How to complete this task → Every record that follows should be written out word for word; the pictures stay out.

Provided records →
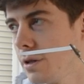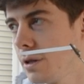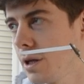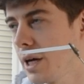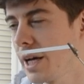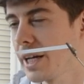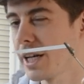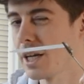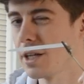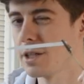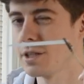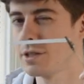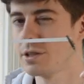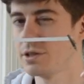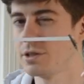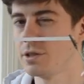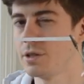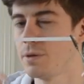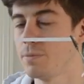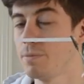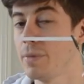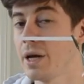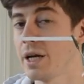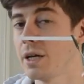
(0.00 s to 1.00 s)
I guess,
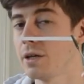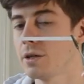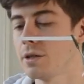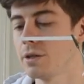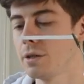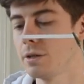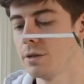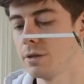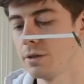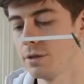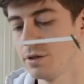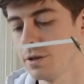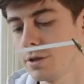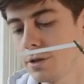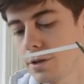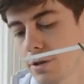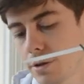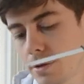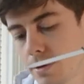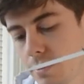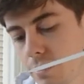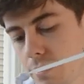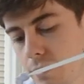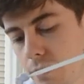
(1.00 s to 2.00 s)

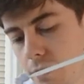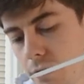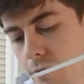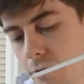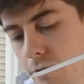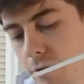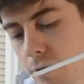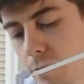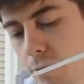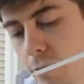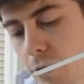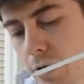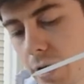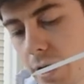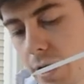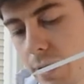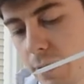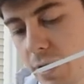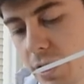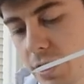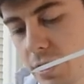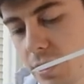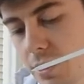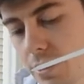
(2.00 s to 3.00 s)
pinkness from what I
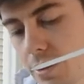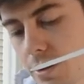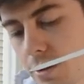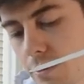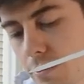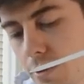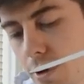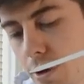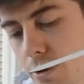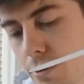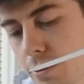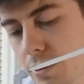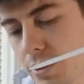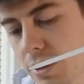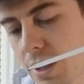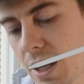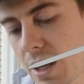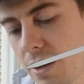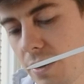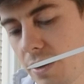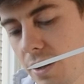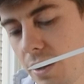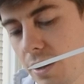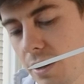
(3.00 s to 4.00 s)
imagine is the rose
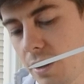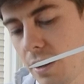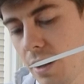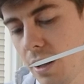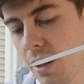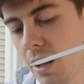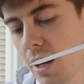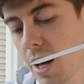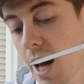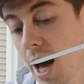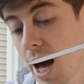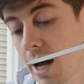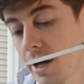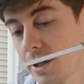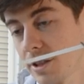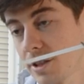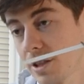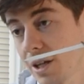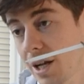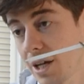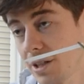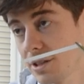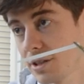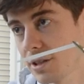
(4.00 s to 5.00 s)
and the anise
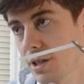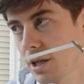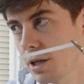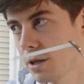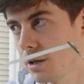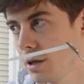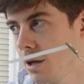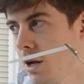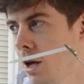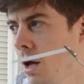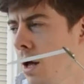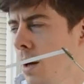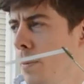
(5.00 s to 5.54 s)
acetate.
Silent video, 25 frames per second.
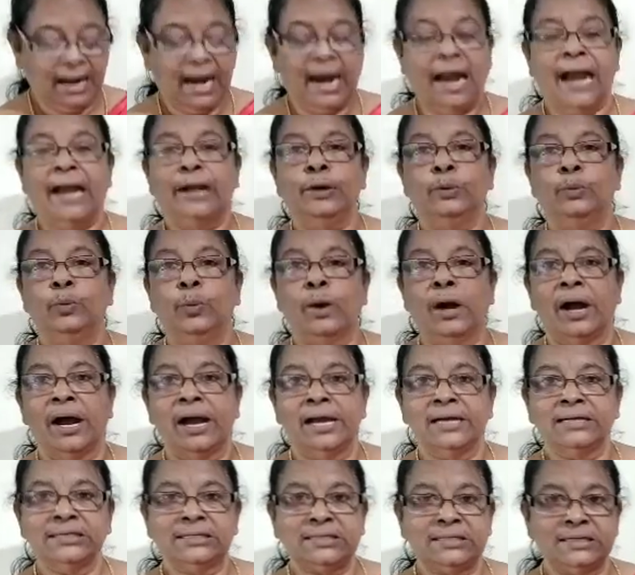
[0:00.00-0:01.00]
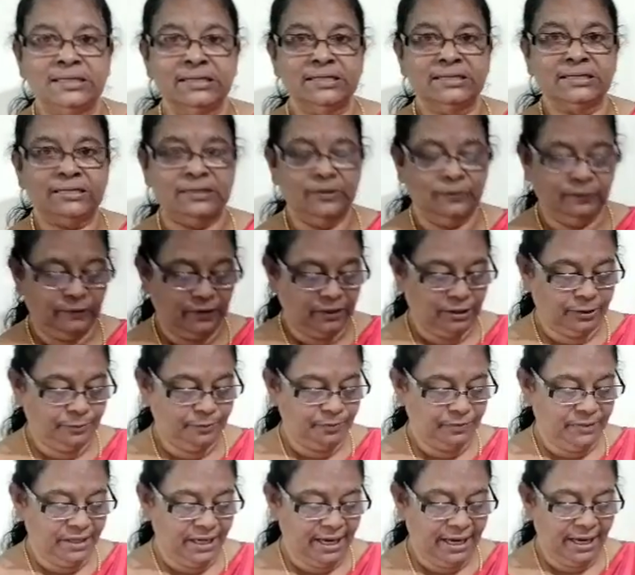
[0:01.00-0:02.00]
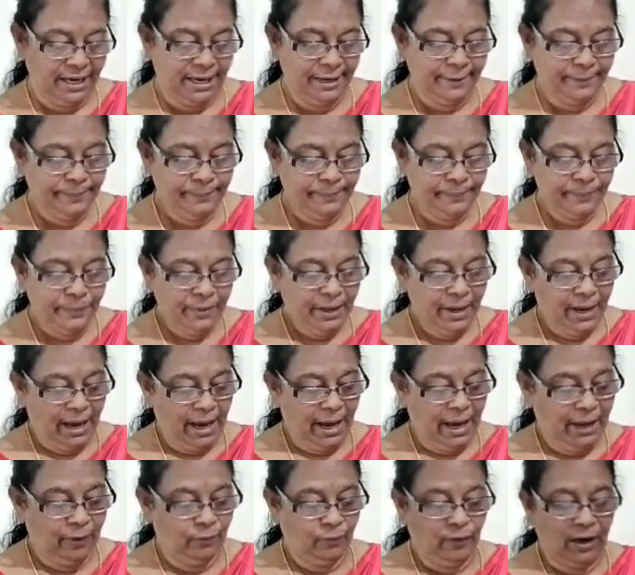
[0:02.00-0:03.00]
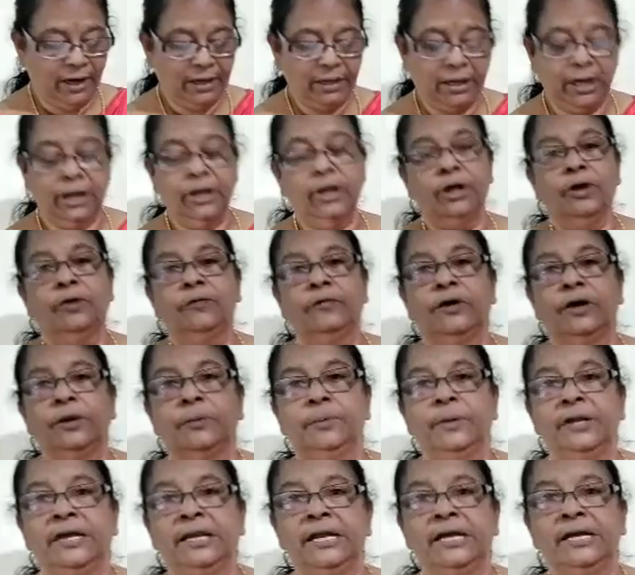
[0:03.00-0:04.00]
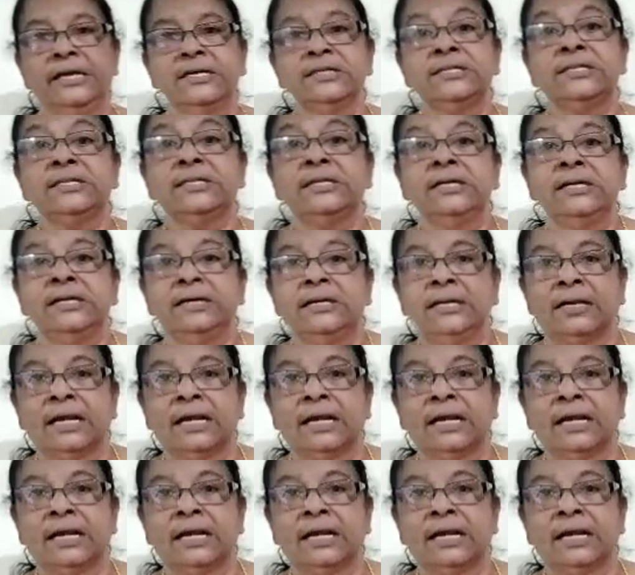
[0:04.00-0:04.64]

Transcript: Advised is the verb there. And what kind of verb it is?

Answer box →
(0.00 s to 1.00 s)
I guess,
(1.00 s to 2.00 s)

(2.00 s to 3.00 s)
pinkness from what I
(3.00 s to 4.00 s)
imagine is the rose
(4.00 s to 5.00 s)
and the anise
(5.00 s to 5.54 s)
acetate.
Silent video, 25 frames per second.
[0:00.00-0:01.00]
[0:01.00-0:02.00]
[0:02.00-0:03.00]
[0:03.00-0:04.00]
[0:04.00-0:04.64]

Transcript: Advised is the verb there. And what kind of verb it is?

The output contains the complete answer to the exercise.